Je suis sorti totalement bouleversé, en tant que citoyen – privilégié, il faut le reconnaître –, de notre maraude en Seine-Saint-Denis. Des gens vivent à côté de nous dans des conditions qui ne sont pas dignes d'un très grand pays tel que la France, qui a toutes les capacités nécessaires pour apporter des réponses au problème, compte tenu du nombre – estimé – des hommes et des femmes qui sont concernés, les conditions de vie de ces dernières étant particulièrement difficiles. À peu près 20 % de ceux qui étaient présents dans le camp que nous avons visité – des personnes plutôt venues d'Afrique de l'Ouest ou de l'Est – avaient un travail. Ils avaient donc réussi à s'intégrer dans une certaine mesure, même s'il s'agit évidemment de travail provisoire.
Comme l'a souligné Claire Hédon, le fait de rendre invisibles et de tenir à distance ces personnes les éloigne beaucoup de l'aide, notamment alimentaire et administrative. Elles doivent parcourir des distances très grandes et sont loin des transports en commun. Beaucoup de choses se faisant désormais sur internet, des questions aussi basiques que celle de savoir où on recharge son téléphone quand il n'y a pas d'électricité se posent également.
J'ai écouté ce que disaient vos précédents interlocuteurs. Les données et même la réflexion viennent essentiellement du ministère de l'intérieur.
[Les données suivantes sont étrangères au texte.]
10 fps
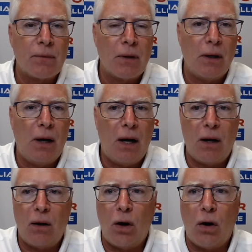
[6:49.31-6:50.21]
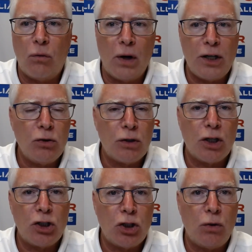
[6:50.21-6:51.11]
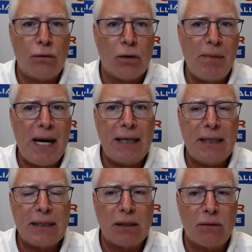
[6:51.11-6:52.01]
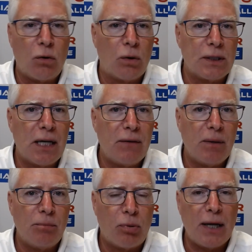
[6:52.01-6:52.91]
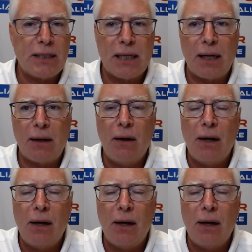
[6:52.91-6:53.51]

of what you can do for maintenance and, of course, give him pricing.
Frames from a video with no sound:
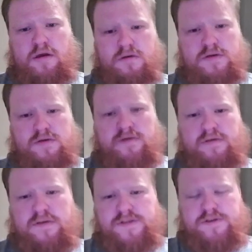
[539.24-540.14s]
So I
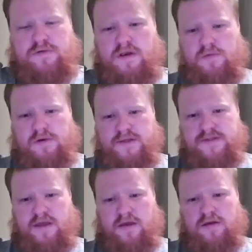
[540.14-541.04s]
think this is right. We're gonna
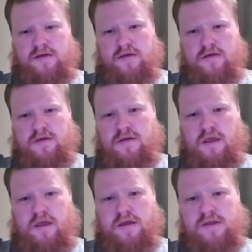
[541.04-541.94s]
take,
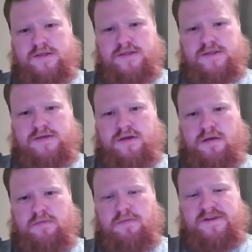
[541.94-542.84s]
and I'm
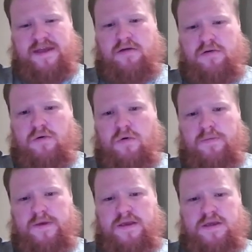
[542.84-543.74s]
gonna be down a whole
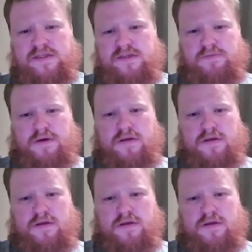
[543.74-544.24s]
piece, but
Il est normal qu'il s'occupe de ce type de questions, mais doit-il être le seul à le faire ? Le ministère des solidarités et de la santé devrait également être un interlocuteur très important, et même dominant, dans ce domaine. Par ailleurs, il y a généralement des pouvoirs et des contre-pouvoirs. L'un des contre-pouvoirs possibles, si je puis dire, consiste à avoir une autre vision, plus universitaire, indépendante, de ce qui se passe réellement, des chiffres et des conditions dans lesquelles on se trouve. La France s'est dotée, après beaucoup de discussions, d'un outil de recherche, l'Institut convergences migrations, qui est dirigé par François Héran, professeur au Collège de France, et par Annabel Desgrées du Loû, membre du CCNE, pour les questions de santé. Une vision universitaire, indépendante au bon sens du terme, doit être prise en compte s'agissant des aspects quantitatifs et qualitatifs.
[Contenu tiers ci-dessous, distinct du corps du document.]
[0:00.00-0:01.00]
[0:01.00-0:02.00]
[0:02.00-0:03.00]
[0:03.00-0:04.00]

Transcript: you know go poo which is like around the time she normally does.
La situation reste extrêmement complexe en région parisienne, où les personnes se trouvent de plus en plus loin du centre, et elle est également très difficile ailleurs, par exemple à Briançon. Cela doit interpeller chacun d'entre nous. Il serait ridicule de dire que l'administration ne fait pas son job : elle le fait, dans des conditions difficiles, et il faut l'en remercier, mais les migrants sont très éloignés d'elle. Nous devons nous demander s'il est possible de continuer à avoir dans notre pays, en 2021, des situations aussi complexes.
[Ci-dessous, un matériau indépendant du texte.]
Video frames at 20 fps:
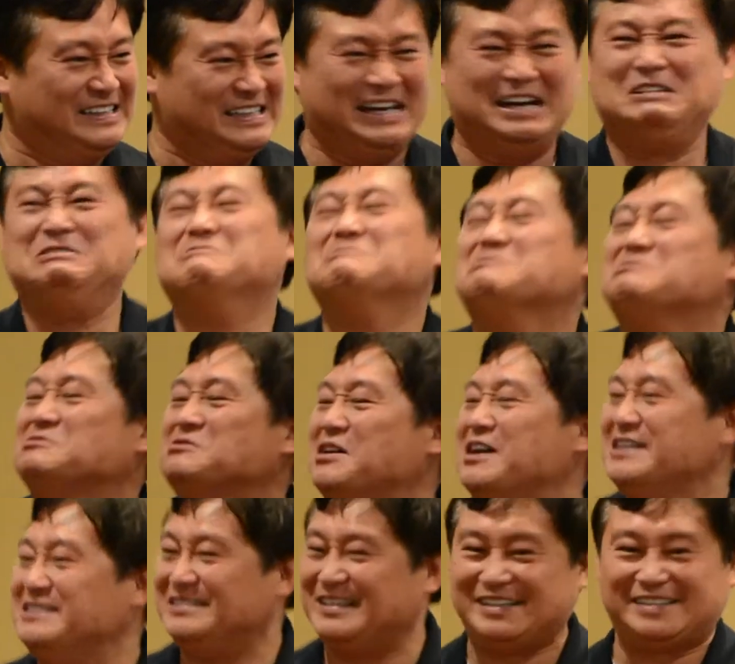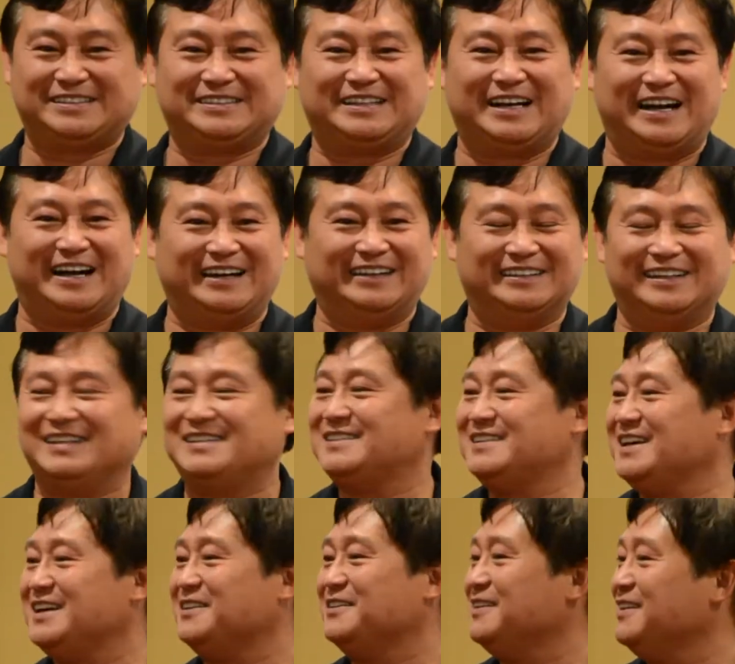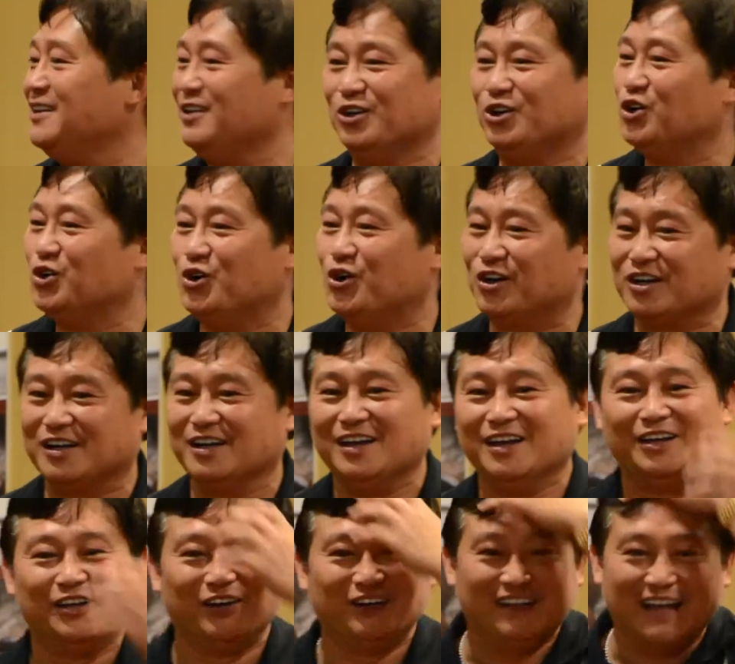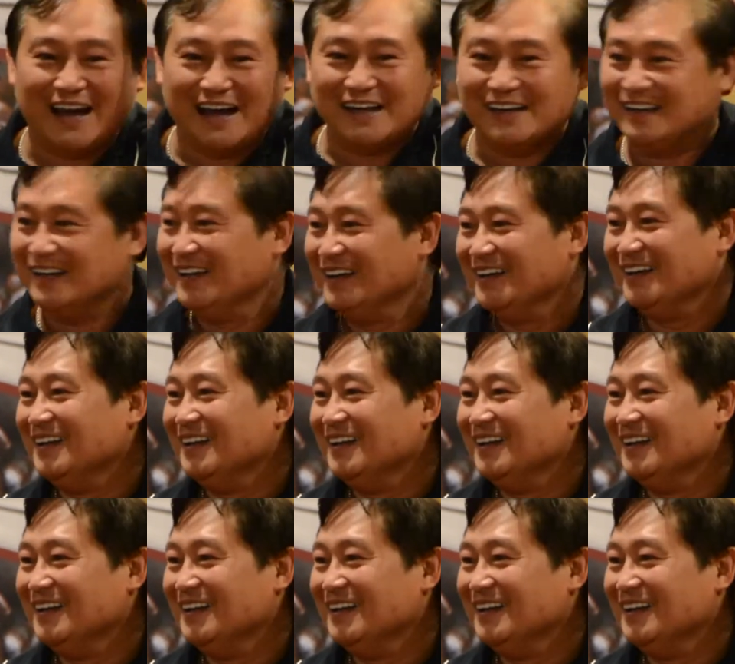I want this car. That's it. You're hooked. You're done.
La crise sanitaire a-t-elle aggravé la situation pour les migrants ? Oui et non. C'est une population qui a été très touchée par le covid mais qui, étant jeune, l'a relativement bien toléré. De premières études de séroprévalence montrent que 30 ou 35 % de ces personnes auraient été atteintes. Cette population n'a pas souffert du covid en soi, mais de ses conséquences. L'ensemble du système de soins s'est progressivement sinon arrêté, du moins ralenti, de même que l'accès à d'autres services, notamment administratifs, ce qui a fini de complexifier la situation, en particulier sur le plan sanitaire. Les dernières données montrent que cette population, après un retard initial, est en train d'être vaccinée, notamment grâce à l'action extraordinaire de certains milieux associatifs, qu'il faut encourager sur ce plan.